The fireproof mechanism of CPF-Ca, as depicted in Figure 11, operated through a sequential structural evolution during thermal ablation. Firstly, surface shielding occurred when the PDMS matrix in the surface layer underwent rapid pyrolysis under flame exposure, generating amorphous SiO₂ particulates that formed an initial thermal barrier to block oxygen infiltration and heat transfer. Subsequently, intermediate ceramization took place as CaO, derived from the decomposition of CaCO₃, reacted with SiO₂ from PDMS degradation. This reaction, facilitated by liquid-phase bridging effects mediated by molten SGF, crystallized into wollastonite (CaSiO₃), establishing a continuous oxygen-blocking ceramic-like network while maintaining the porous architecture of the foam. Finally, structural insulation was achieved through the hierarchical porosity of the ceramicized framework (inherited from the precursor foam), which created convoluted heat-transfer pathways. This effect synergized with the inherently low thermal conductivity of CaSiO₃ to deliver exceptional thermal insulation performance. In contrast, PPF suffered rapid structural deterioration due to uncontrolled degradation mechanisms, such as thermal stress, surface ablation, oxygen penetration, and matrix decomposition. CPF-Ca overcame these limitations through self-regulating phase transformations, including protective layer formation, kinetically controlled gradient ceramization, and thermal decoupling between structural components. These coordinated mechanisms maintained the foam matrix integrity during prolonged fire exposure, ultimately stabilizing a hierarchical porous ceramic-like framework that significantly improved the fireproof performance of PDMS composites.

4. Conclusions

This work demonstrated that the foaming characteristics of PDMS foams were significantly influenced by CIF types, directly affecting the cellular uniformity, porosity, and density. Notably, CPF-Al exhibited the most pronounced reduction in pore homogeneity, likely attributable to the alkaline nature of alumina particles. Subsequent mechanical evaluations confirmed that superior cellular uniformity correlated with enhanced performance, with only CPF-Ca maintaining exceptional properties. The improved self-supporting capability was obtained in filled samples (except alumina), particularly in CPF-Ca, which developed the strongest ceramic-like architecture.
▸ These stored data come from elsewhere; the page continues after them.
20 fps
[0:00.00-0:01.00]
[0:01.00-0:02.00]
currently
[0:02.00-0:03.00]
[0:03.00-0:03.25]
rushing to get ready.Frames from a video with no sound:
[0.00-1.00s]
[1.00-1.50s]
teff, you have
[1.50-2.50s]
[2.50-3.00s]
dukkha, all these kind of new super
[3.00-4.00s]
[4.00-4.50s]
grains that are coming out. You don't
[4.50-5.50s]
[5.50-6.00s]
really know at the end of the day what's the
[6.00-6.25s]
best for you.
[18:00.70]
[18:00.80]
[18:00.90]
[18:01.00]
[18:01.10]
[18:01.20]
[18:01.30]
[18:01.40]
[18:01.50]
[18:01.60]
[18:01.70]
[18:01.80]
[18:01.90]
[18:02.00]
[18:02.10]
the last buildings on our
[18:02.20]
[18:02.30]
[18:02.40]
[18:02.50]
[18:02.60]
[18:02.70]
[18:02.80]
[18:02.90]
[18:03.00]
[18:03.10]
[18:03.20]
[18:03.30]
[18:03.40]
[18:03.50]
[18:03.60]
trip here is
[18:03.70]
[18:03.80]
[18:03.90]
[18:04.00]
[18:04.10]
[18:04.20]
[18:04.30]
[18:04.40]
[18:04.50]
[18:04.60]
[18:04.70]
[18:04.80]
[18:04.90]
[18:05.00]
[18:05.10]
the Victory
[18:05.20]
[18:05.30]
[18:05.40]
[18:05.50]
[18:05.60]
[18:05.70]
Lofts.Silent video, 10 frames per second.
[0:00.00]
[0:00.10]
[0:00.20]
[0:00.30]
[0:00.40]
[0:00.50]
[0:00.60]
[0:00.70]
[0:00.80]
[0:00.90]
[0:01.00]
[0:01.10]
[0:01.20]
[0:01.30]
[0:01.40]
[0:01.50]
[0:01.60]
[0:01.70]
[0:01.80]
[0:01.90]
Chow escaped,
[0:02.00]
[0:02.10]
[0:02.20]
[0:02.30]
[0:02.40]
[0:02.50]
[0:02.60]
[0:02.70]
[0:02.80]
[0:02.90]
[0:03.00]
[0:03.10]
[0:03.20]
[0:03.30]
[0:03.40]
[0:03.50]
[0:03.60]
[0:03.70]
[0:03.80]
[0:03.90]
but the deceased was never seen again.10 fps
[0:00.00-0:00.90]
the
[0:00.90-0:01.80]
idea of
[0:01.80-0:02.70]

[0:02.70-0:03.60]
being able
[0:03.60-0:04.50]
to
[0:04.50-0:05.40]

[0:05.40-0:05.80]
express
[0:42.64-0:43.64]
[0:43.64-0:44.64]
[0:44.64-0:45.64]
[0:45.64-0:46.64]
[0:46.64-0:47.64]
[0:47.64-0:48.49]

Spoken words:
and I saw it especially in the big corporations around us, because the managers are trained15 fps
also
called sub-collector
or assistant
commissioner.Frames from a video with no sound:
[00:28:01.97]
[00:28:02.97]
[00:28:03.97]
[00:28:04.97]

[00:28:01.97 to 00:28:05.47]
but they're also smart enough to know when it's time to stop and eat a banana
The CPF-Ca foam exhibited exceptional thermal resistance, sustaining a remarkably low backside temperature exposure to butane flame. By contrast, PPF and CPF-Al specimens failed during testing, leading to rapid temperature escalation. These types of PDMS foams delivering exceptional thermal insulation and fireproof capabilities would have great applications in building materials.